What if you were repeatedly told you were a failure? Eventually, you would turn off, give up, drop out. This is, unfortunately, the experience of many students who struggle in New York schools, just a few of whom get back on track and end up in transfer schools.

Five years ago, I was lucky enough to begin working with Bushwick Community High School (BCHS), a transfer school that opens its arms to these dropouts and truants who had once been branded failures, and finds a way to listen, inspire, and motivate them to reimagine their possibilities. The school’s New York City Progress Report speaks of the success of their approach: Students’ improvement in attendance at BCHS is among the strongest of any transfer school. Given how they had performed in middle school, these students have phenomenal scores on their English and math Regents exams. The City’s official survey of teachers, parents, and students consistently lands the school among the top rated in New York. A few years ago, the school was given a rigorous four-day visit by a nine-person team led by an upstate superintendent. The superintendent summed up his report by telling the school staff that he had conducted nine such visits in his career and this was “the only school where I would send my own children.”

But there’s one other thing you should know about BCHS: the school has been repeatedly told it is a failure.

In fact, BCHS is far from perfect. Many former dropouts come to the school thinking they will get back on track and they don’t; far too many drop out again. Others stay but continue to struggle, making progress too slowly. All that adds up to a terrible graduation rate and other bad data; bad enough that this spring, BCHS got designated a “Restart” school by the State.

But BCHS is not the only transfer school that has fallen onto the list of failing schools. Two other transfer schools that found themselves on the list were shut down entirely, with the understanding that their performance was so poor that new schools should be opened in their place.

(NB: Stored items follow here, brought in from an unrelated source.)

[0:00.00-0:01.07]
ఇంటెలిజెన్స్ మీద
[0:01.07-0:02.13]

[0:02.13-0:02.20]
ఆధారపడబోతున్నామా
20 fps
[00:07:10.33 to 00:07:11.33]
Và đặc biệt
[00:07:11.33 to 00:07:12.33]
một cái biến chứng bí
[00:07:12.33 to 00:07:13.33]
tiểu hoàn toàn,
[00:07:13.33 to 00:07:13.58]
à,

I haven’t worked with those other transfer schools, so I can’t say as much about what the quality of engagement and education those students were receiving. What I can say is that in a data-driven system, schools like BCHS that are explicitly designed to take the students with the worst data need to be very carefully reviewed when decisions are made based on their data.

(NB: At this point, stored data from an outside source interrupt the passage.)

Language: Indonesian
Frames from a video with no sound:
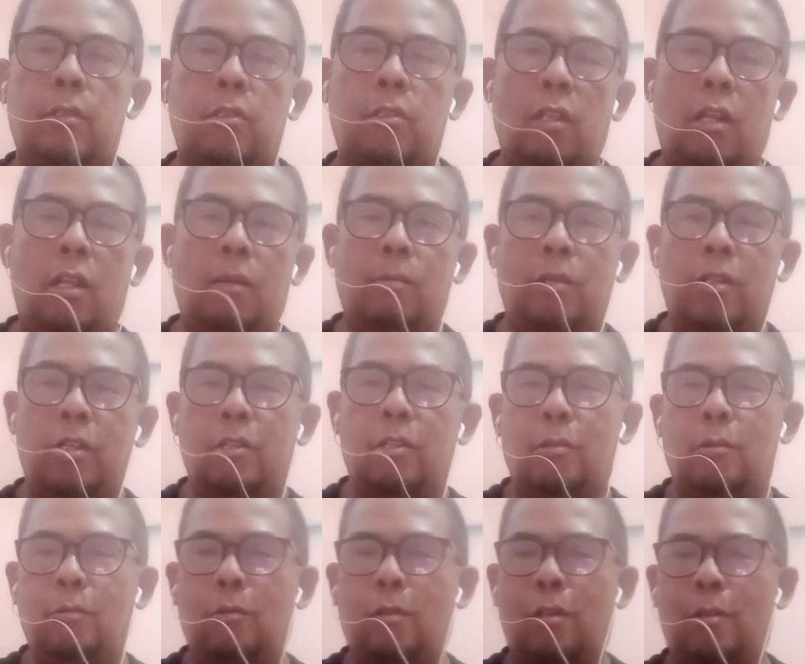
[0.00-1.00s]

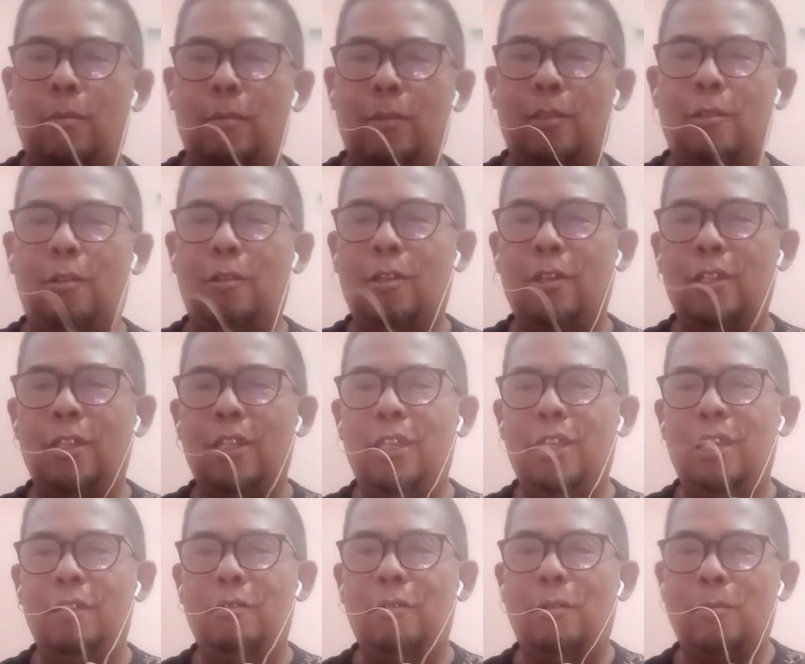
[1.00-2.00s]
Assalamualaikum
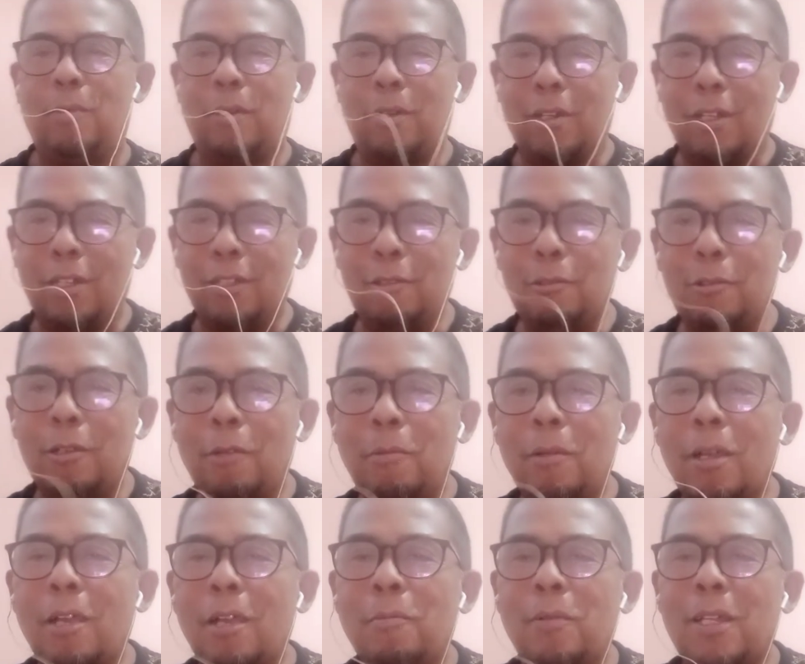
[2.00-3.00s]
warahmatullahi wabarakatuh.
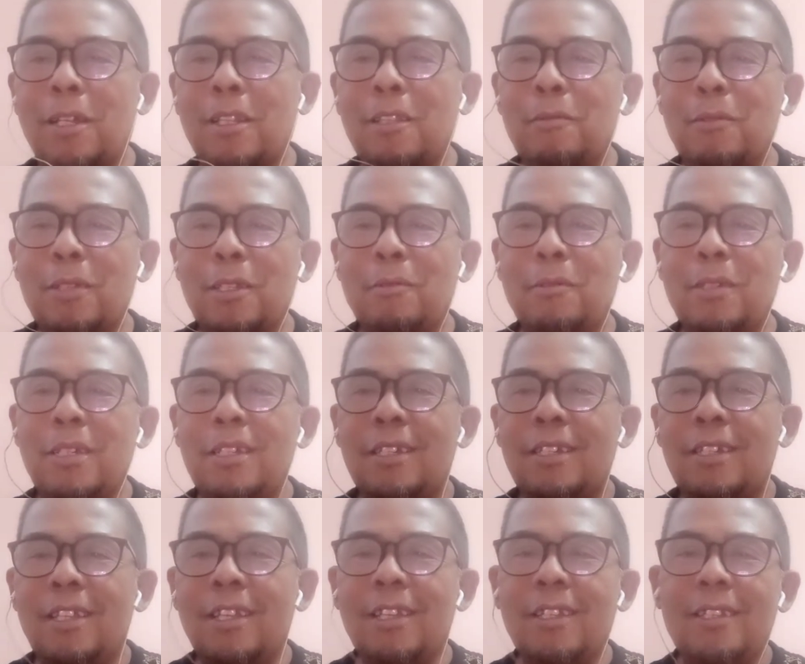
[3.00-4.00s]
Apa kabar teman-teman?
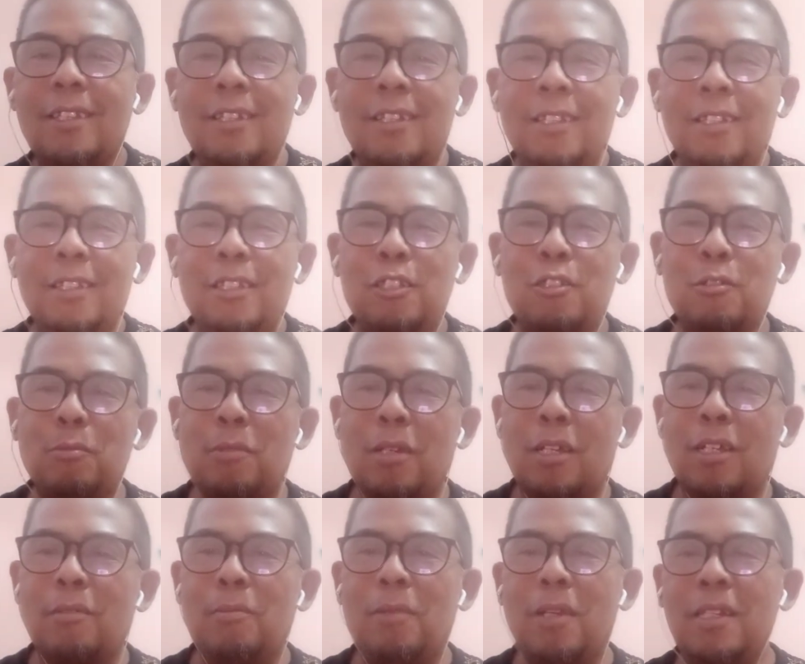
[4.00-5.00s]
Ya,
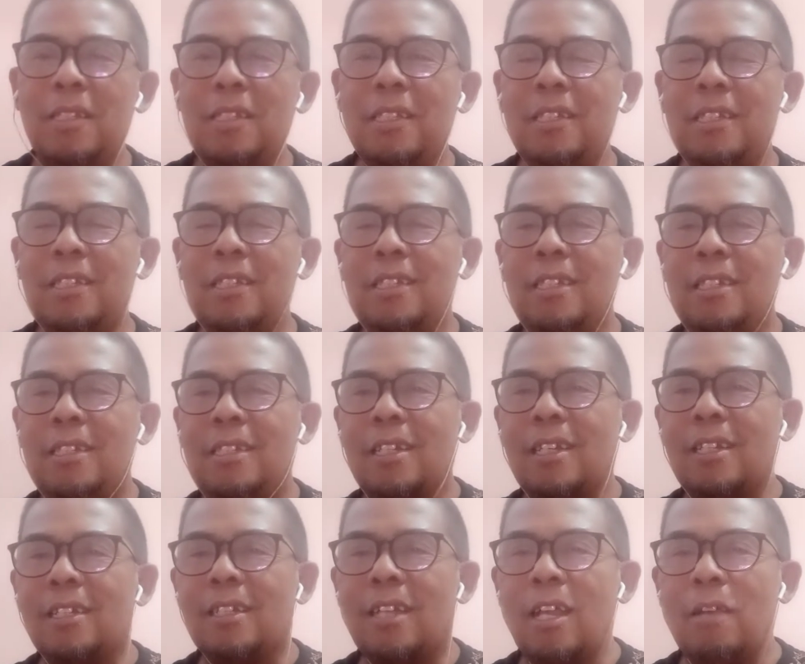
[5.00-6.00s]
jumpa kembali
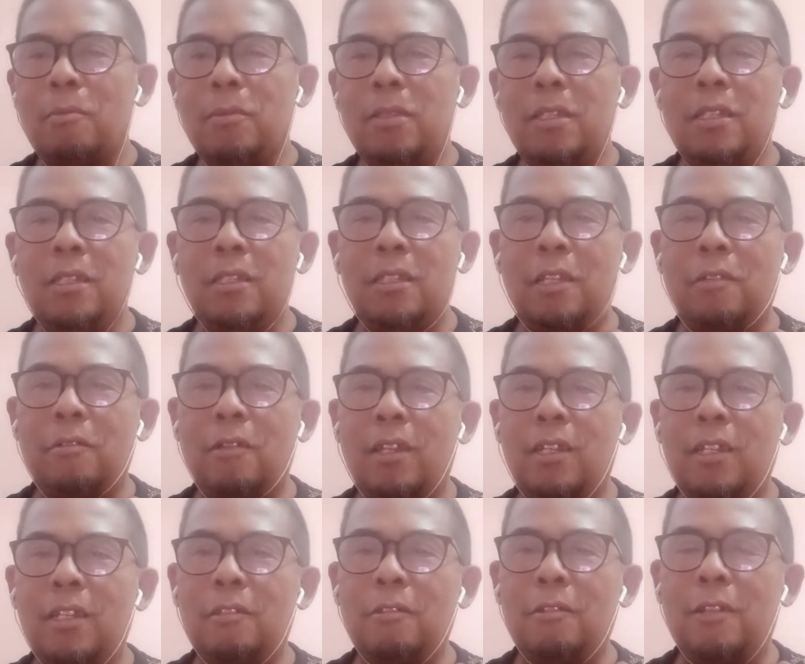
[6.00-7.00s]
dengan kami
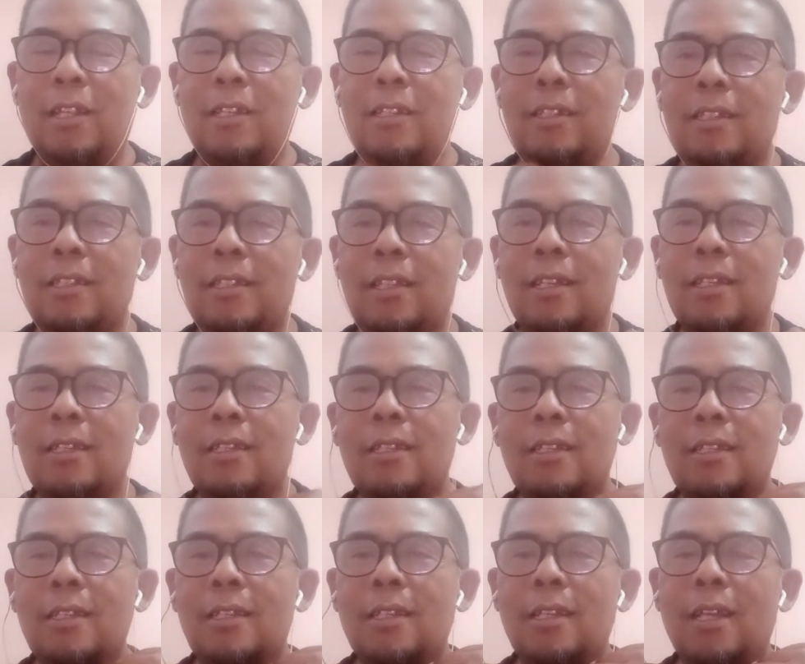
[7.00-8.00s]
Dewani Duren. Ya,
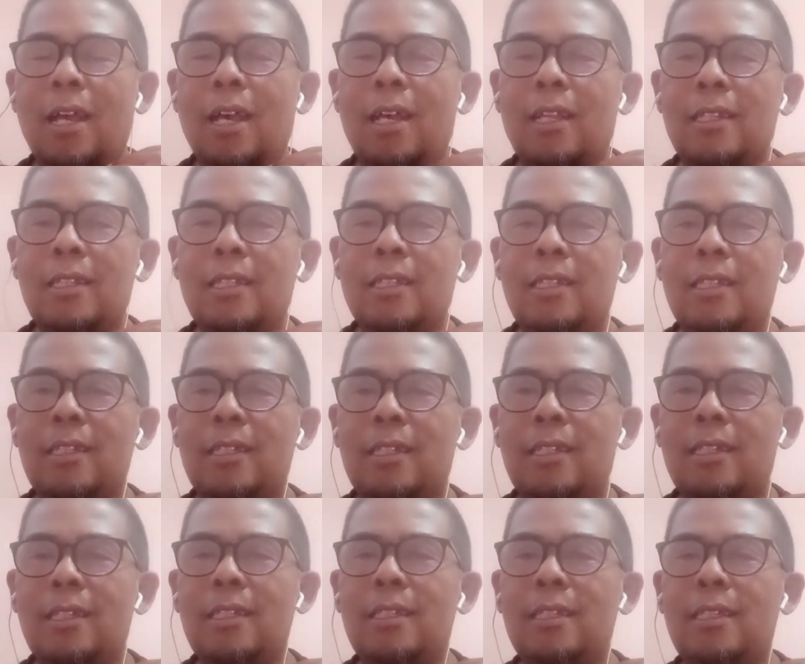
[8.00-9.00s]
hari
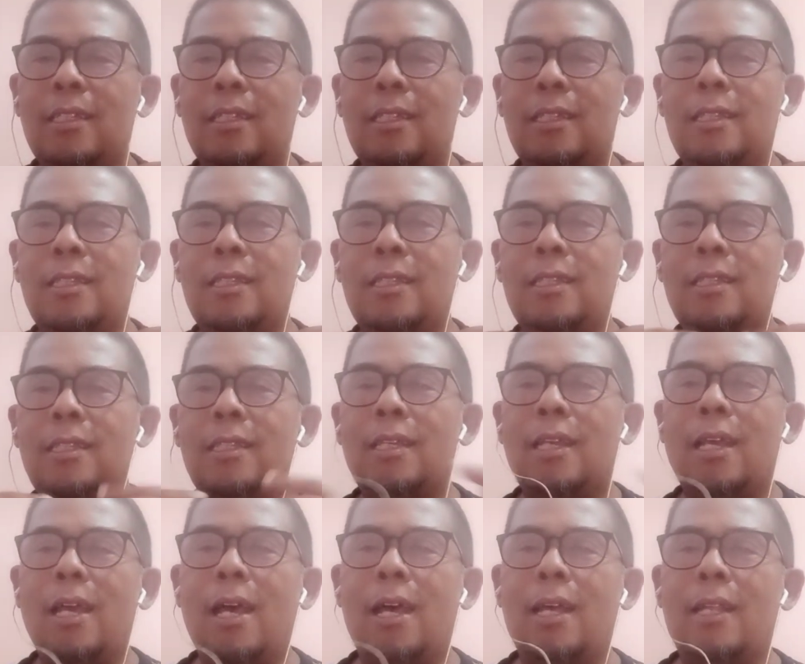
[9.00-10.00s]
ini
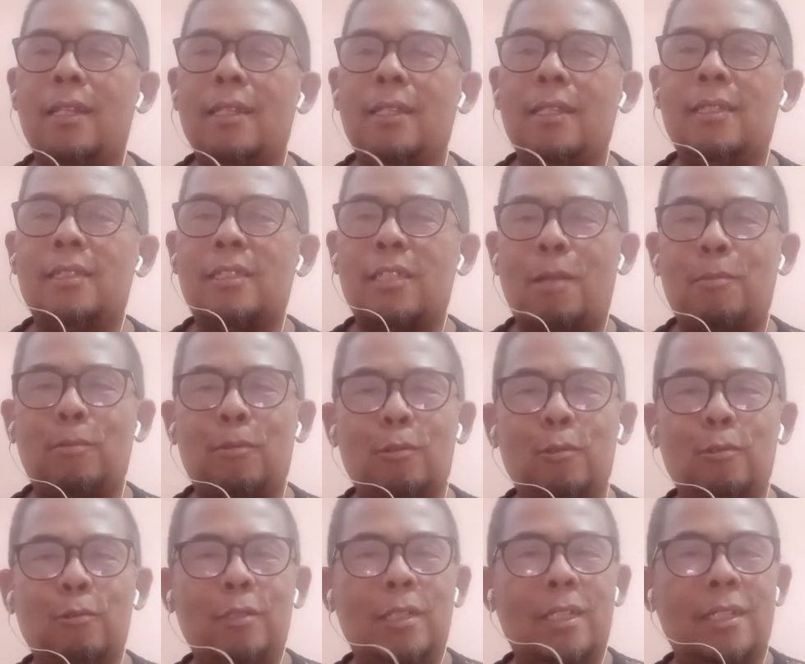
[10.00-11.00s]
hari
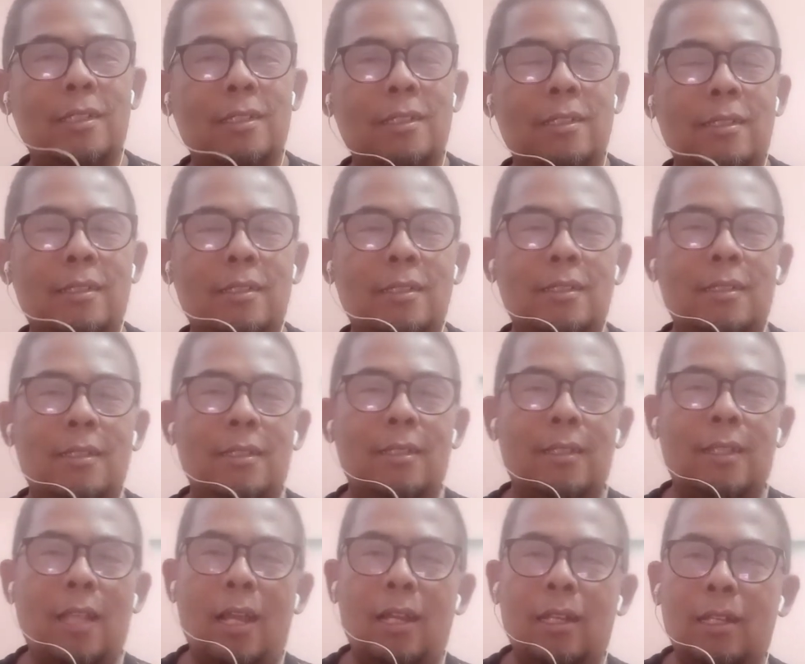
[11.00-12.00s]
Sabtu ya,
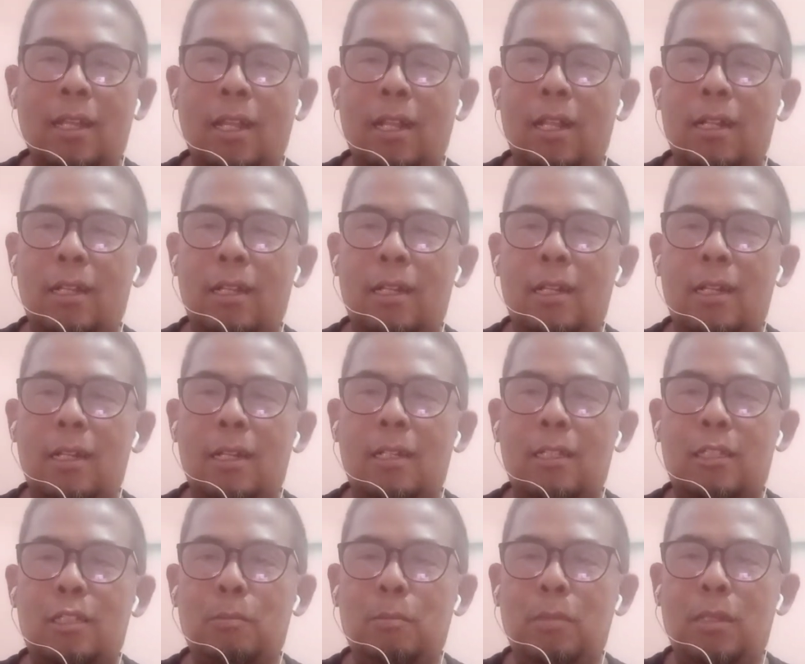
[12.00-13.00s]

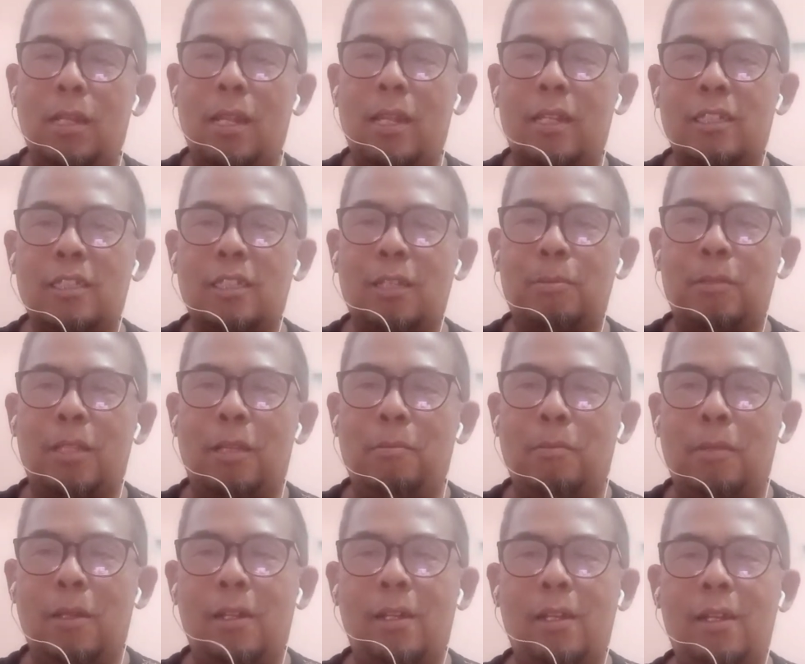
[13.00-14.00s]
tanggal 9 September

Of course, we should hold schools accountable for graduation rates. But should we punish schools that take in students who are ready to learn, even if they are too old to graduate by the legal limit?

Of course, we should hold schools accountable for student learning. But should we punish schools that try to help students who had failed and failed again before arriving at their doors?

Of course, we should discourage dropouts. But how do we make sure that schools are not punished for reaching out to former dropouts with open arms and trying to reengage even the hardest to reach?

I don’t have the answers to these questions, but it is important that we raise them nonetheless. If we don’t try to find better answers than we have now and improve the ways we hold transfer schools accountable, we not only do a disservice to schools like BCHS that are branded failures when they are not, we also do a disservice to tens of thousands of students who need a school system that will stop failing them and start helping them.